Your answer must be an exact transcription of the data, with every picture omitted.

BEGIN EXCERPTED RECORDS

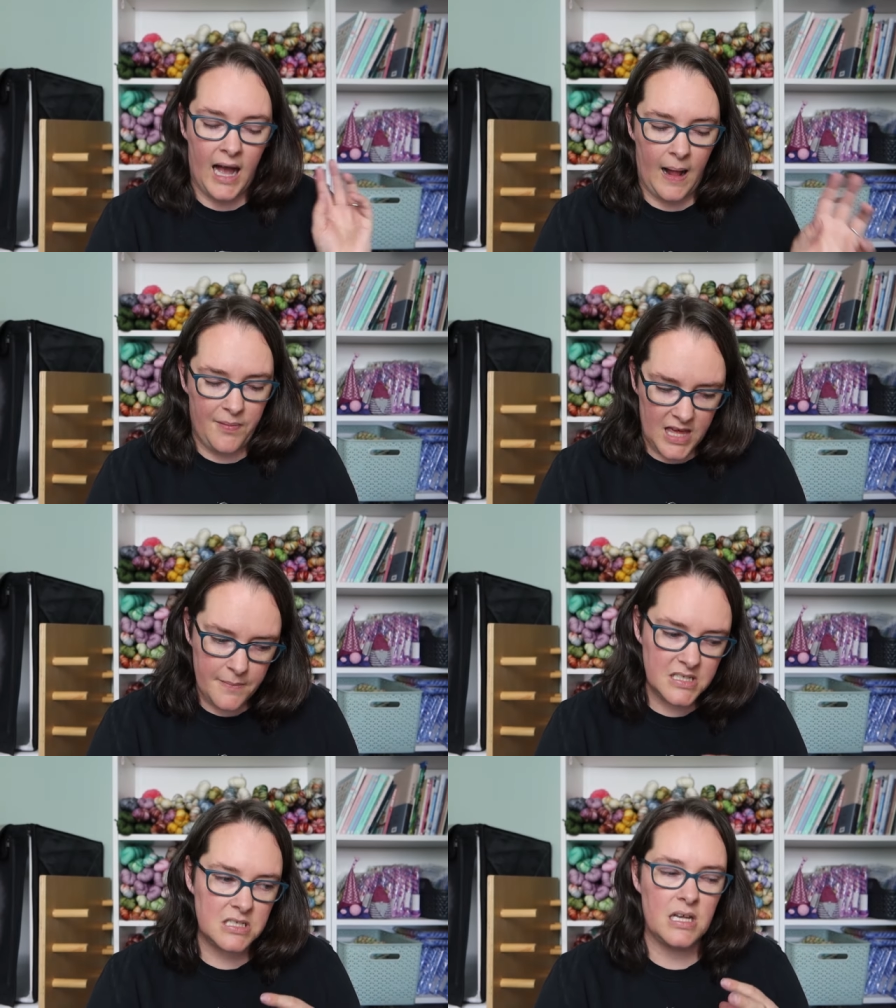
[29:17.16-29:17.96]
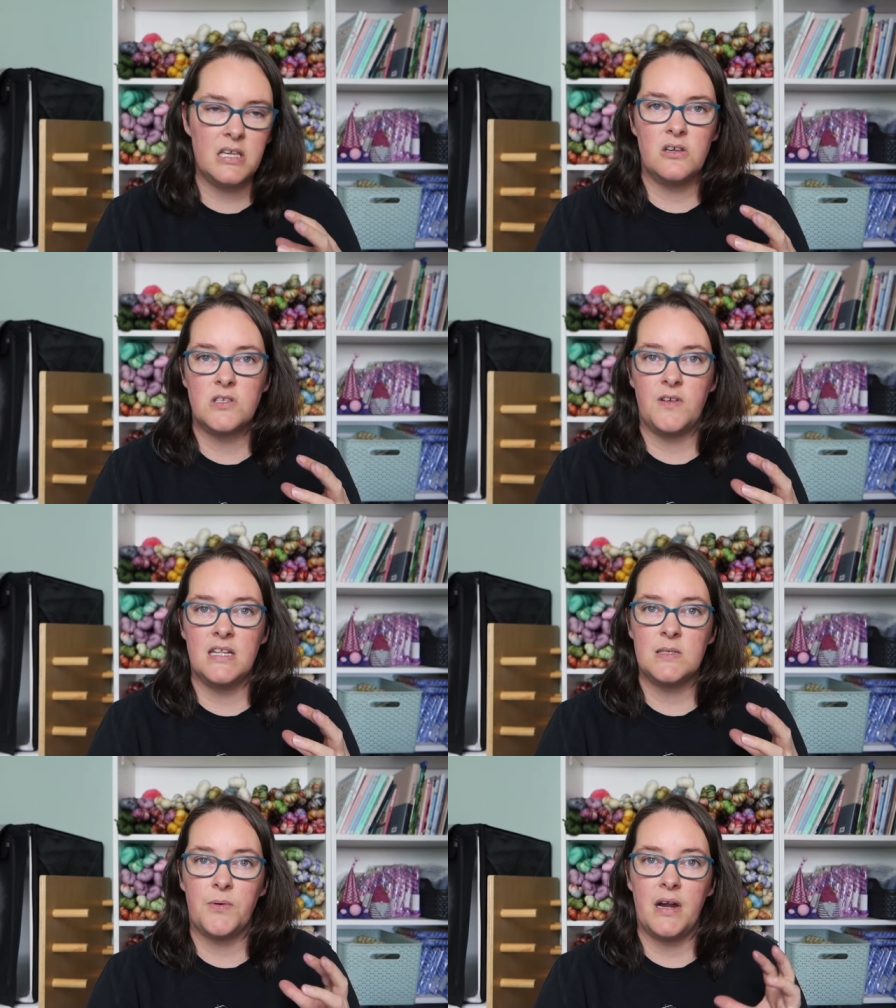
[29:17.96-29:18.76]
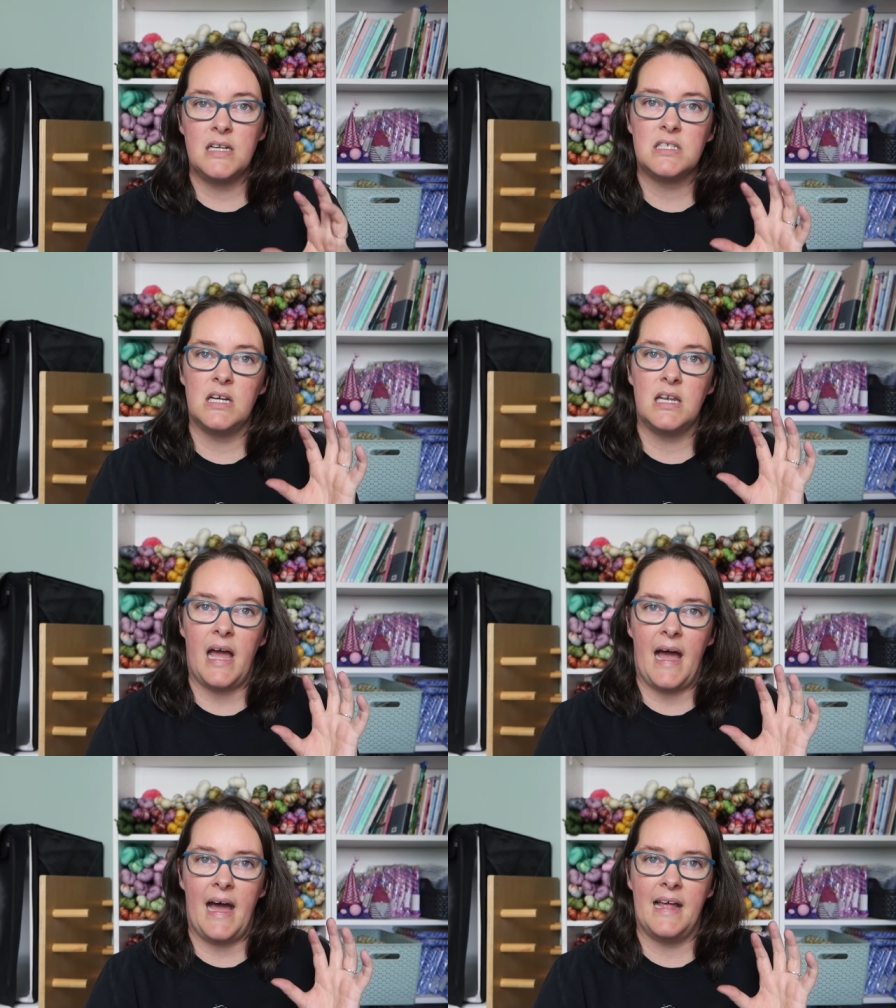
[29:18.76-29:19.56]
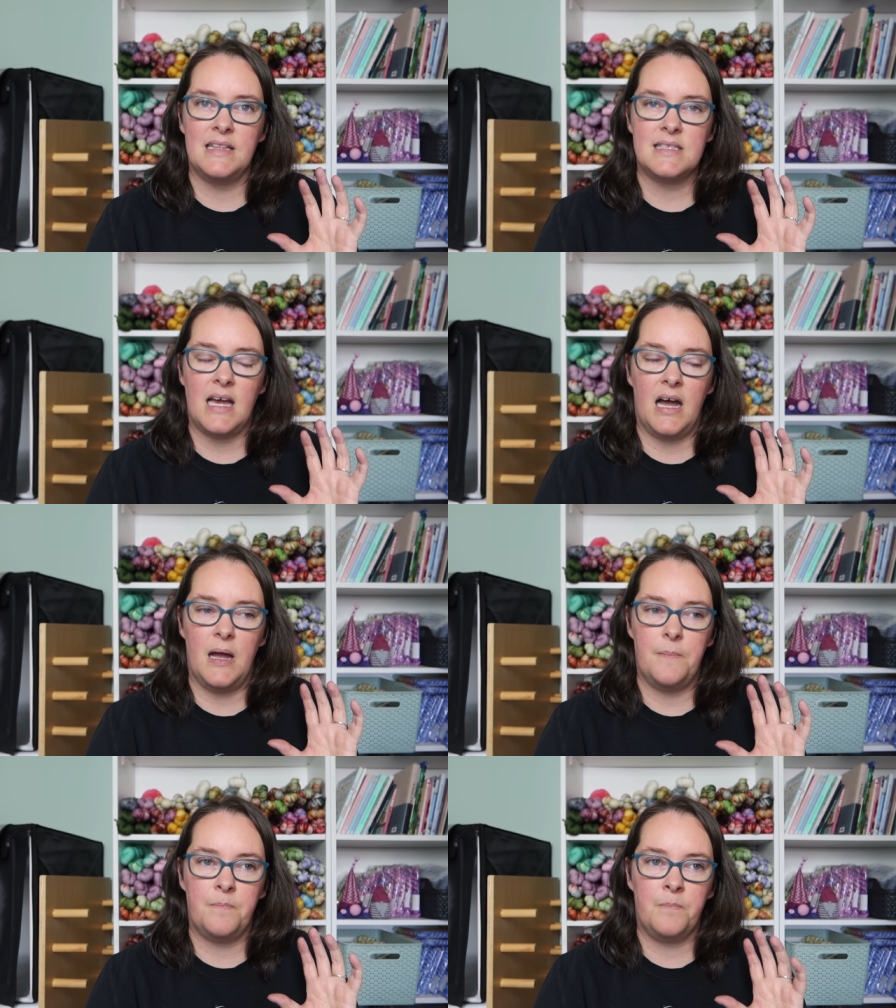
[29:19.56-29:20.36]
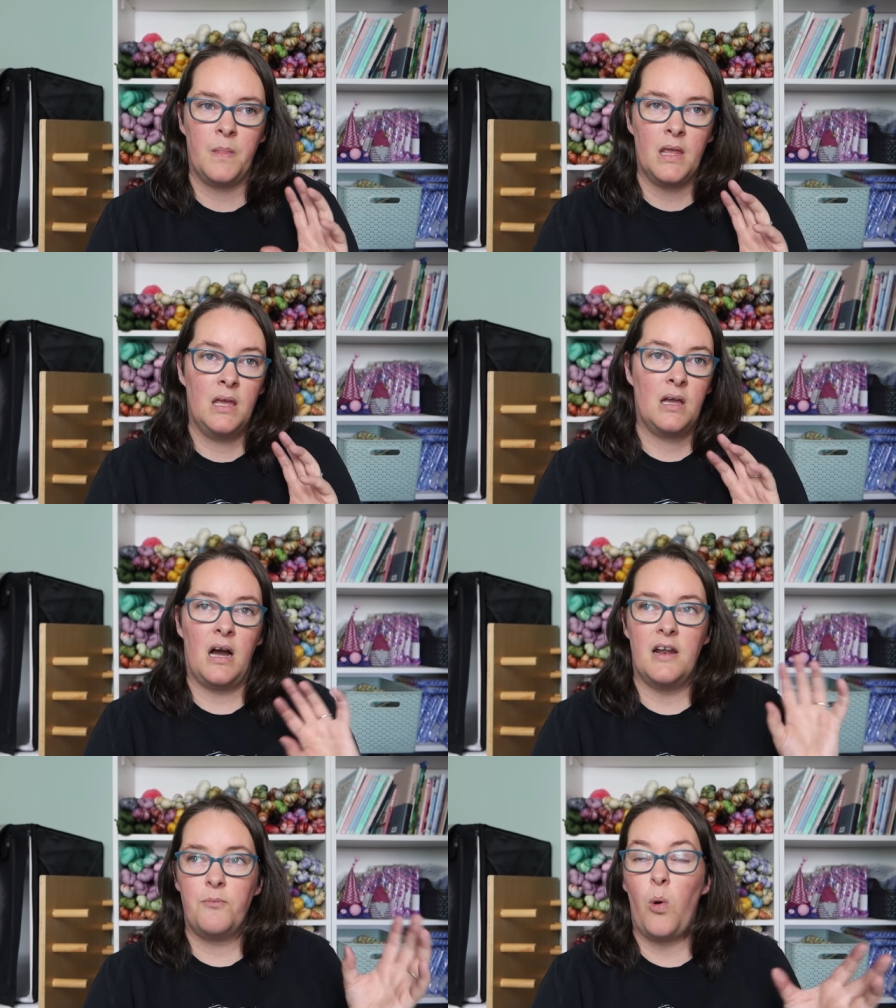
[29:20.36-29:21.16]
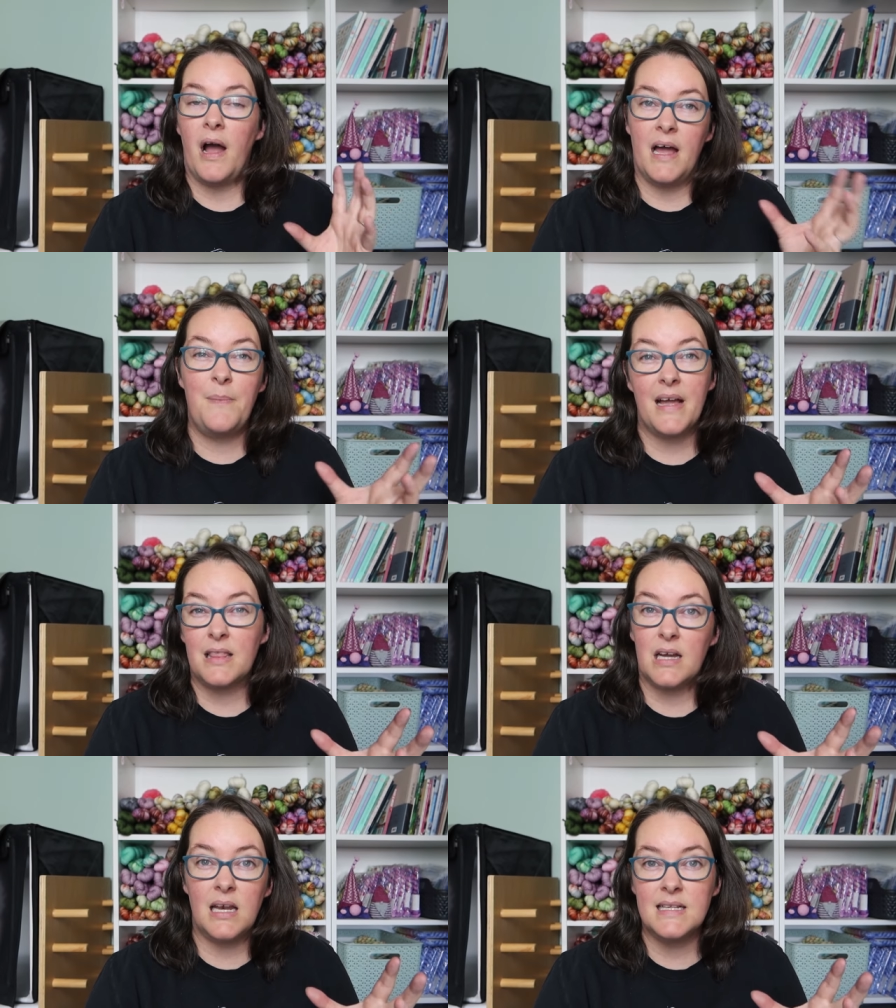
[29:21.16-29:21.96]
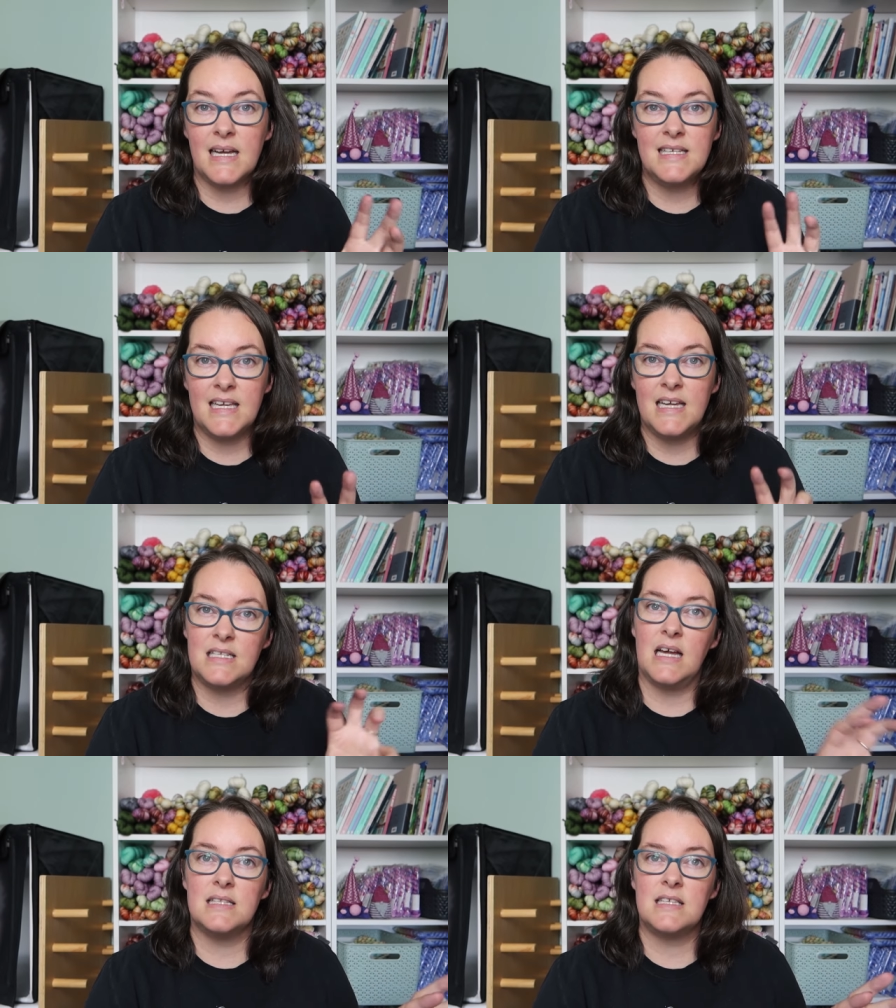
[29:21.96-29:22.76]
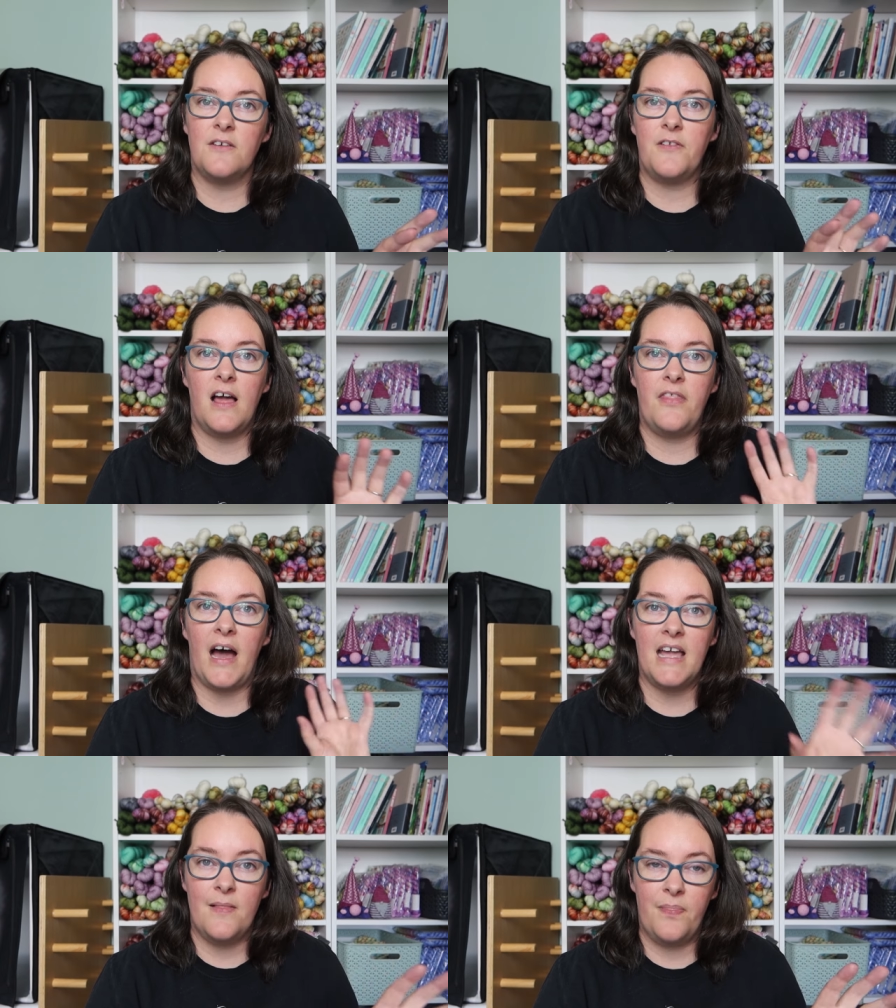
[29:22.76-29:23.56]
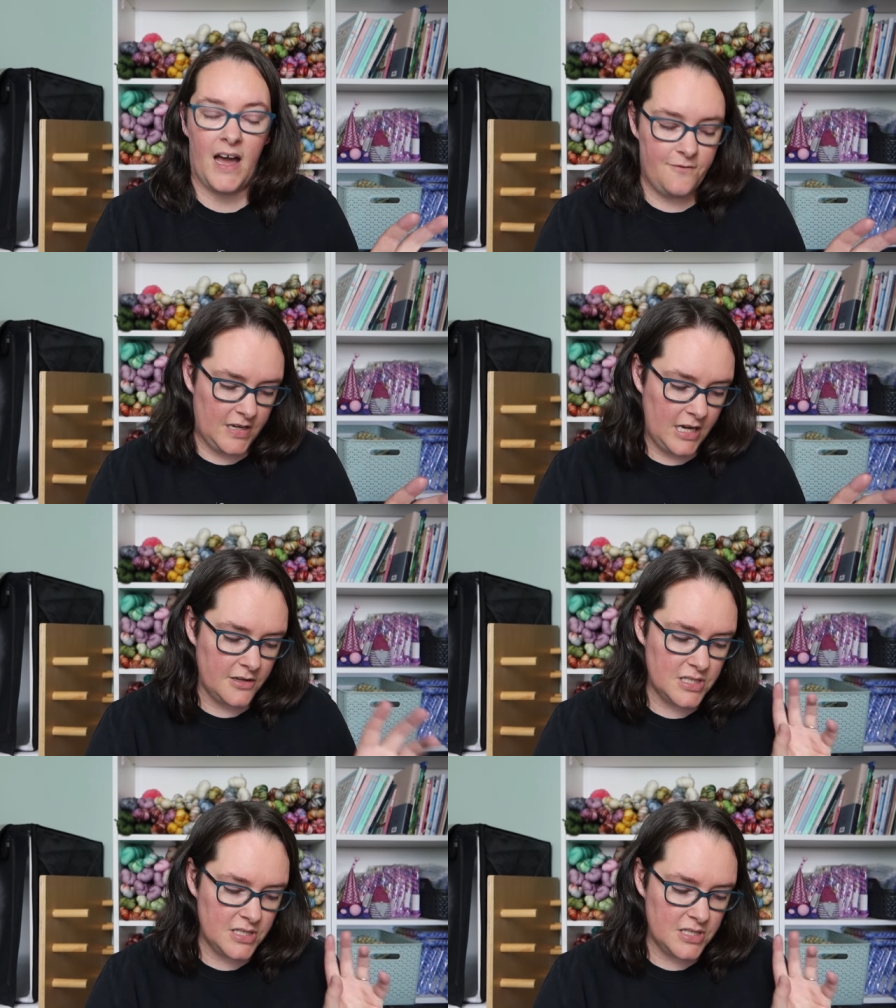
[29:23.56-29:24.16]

the images I used for inspiration, and kind of why I picked the colours I did and stuff like that in that video.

END EXCERPTED RECORDS

ANSWER SPACE:
[29:17.16-29:17.96]
[29:17.96-29:18.76]
[29:18.76-29:19.56]
[29:19.56-29:20.36]
[29:20.36-29:21.16]
[29:21.16-29:21.96]
[29:21.96-29:22.76]
[29:22.76-29:23.56]
[29:23.56-29:24.16]

the images I used for inspiration, and kind of why I picked the colours I did and stuff like that in that video.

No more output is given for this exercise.